**Task statement**: With both ends included, repeat exactly the lines of the entries below from the one containing "[0:03.00-0:04.00]" down to the one containing "Lip reading: You're", and no others.

**Data extracts**:
*** Begin section ***
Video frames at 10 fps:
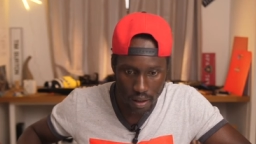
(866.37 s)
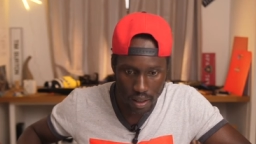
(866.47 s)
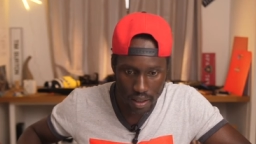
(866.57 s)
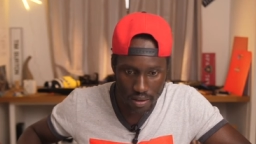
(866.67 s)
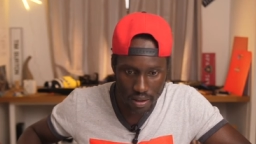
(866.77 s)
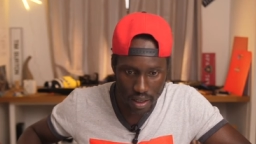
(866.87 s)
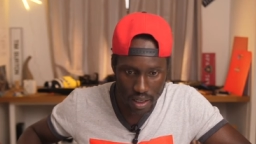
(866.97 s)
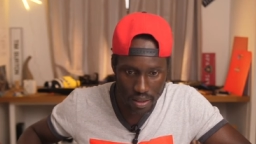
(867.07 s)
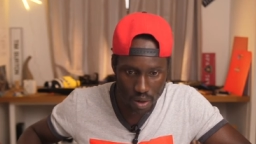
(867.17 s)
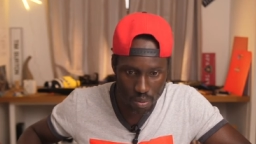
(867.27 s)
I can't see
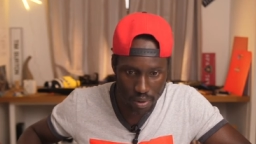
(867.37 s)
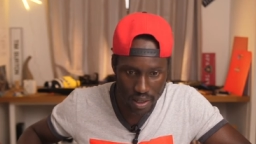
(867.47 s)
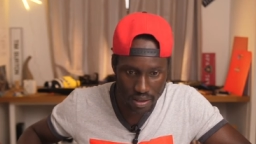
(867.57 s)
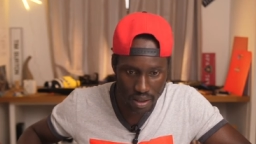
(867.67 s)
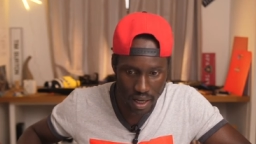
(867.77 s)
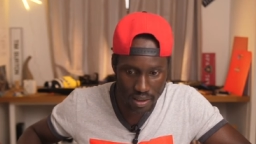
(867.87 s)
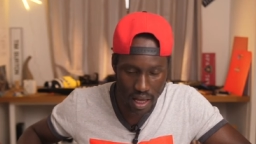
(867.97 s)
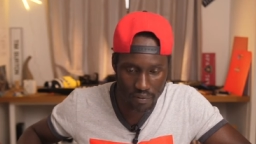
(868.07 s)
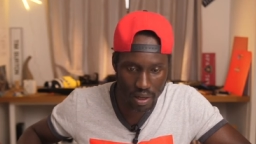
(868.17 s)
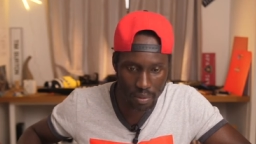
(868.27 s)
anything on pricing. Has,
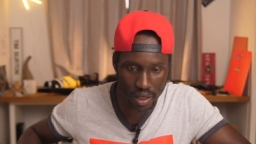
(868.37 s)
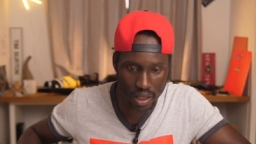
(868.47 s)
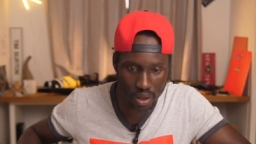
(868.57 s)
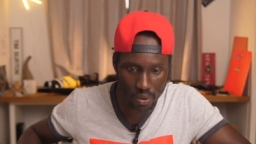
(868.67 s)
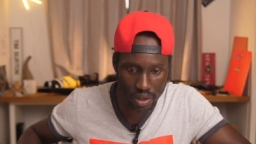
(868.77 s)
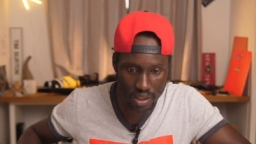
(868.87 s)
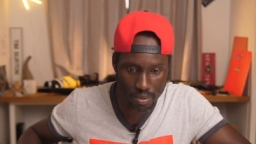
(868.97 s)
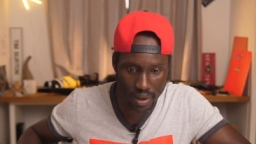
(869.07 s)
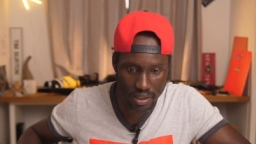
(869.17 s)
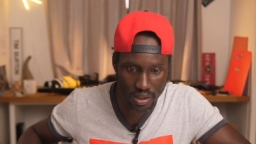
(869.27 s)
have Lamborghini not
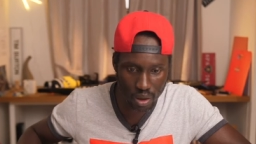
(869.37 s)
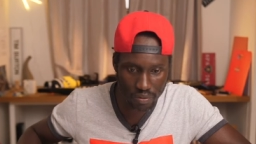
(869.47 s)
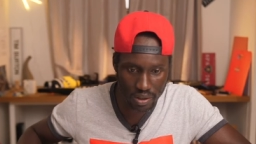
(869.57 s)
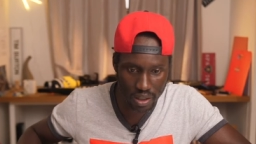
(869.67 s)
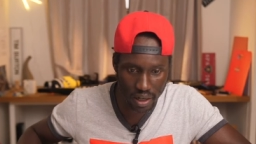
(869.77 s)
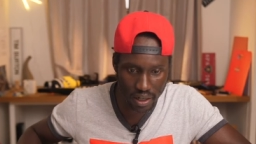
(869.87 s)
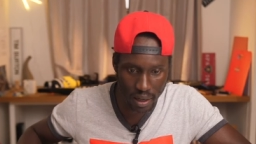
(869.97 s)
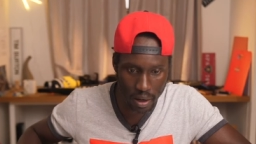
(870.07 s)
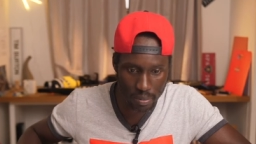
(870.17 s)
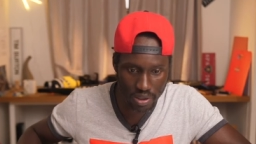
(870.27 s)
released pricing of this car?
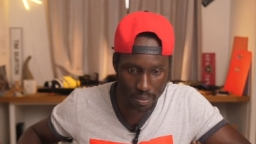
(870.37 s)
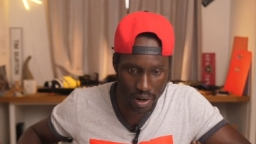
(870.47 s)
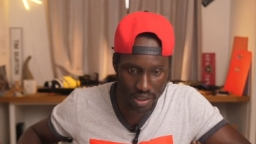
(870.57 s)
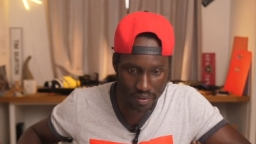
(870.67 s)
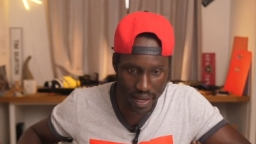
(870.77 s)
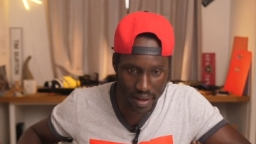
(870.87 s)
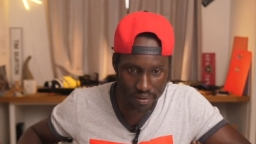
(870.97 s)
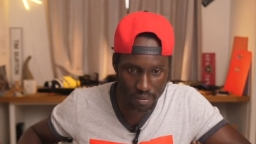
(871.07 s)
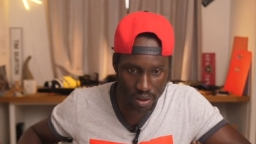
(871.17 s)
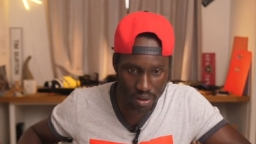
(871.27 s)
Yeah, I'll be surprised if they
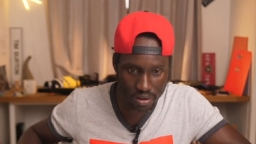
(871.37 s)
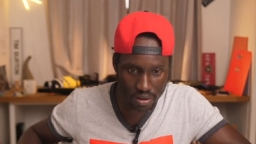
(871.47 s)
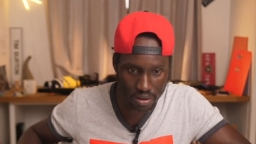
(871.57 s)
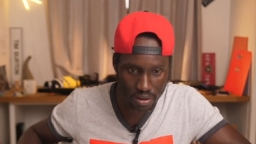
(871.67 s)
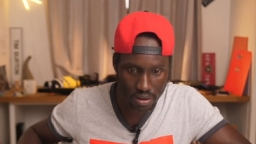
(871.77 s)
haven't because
*** End section ***
*** Begin section ***
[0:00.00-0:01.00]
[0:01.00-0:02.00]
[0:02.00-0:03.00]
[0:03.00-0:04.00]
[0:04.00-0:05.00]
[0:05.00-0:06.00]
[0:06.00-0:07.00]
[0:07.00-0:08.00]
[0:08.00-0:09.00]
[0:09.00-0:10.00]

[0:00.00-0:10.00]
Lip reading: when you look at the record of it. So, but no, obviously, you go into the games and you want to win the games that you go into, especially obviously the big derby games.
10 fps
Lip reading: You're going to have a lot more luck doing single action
*** End section ***
**Answer to this problem**:
[0:03.00-0:04.00]
[0:04.00-0:05.00]
[0:05.00-0:06.00]
[0:06.00-0:07.00]
[0:07.00-0:08.00]
[0:08.00-0:09.00]
[0:09.00-0:10.00]

[0:00.00-0:10.00]
Lip reading: when you look at the record of it. So, but no, obviously, you go into the games and you want to win the games that you go into, especially obviously the big derby games.
10 fps
Lip reading: You're going to have a lot more luck doing single action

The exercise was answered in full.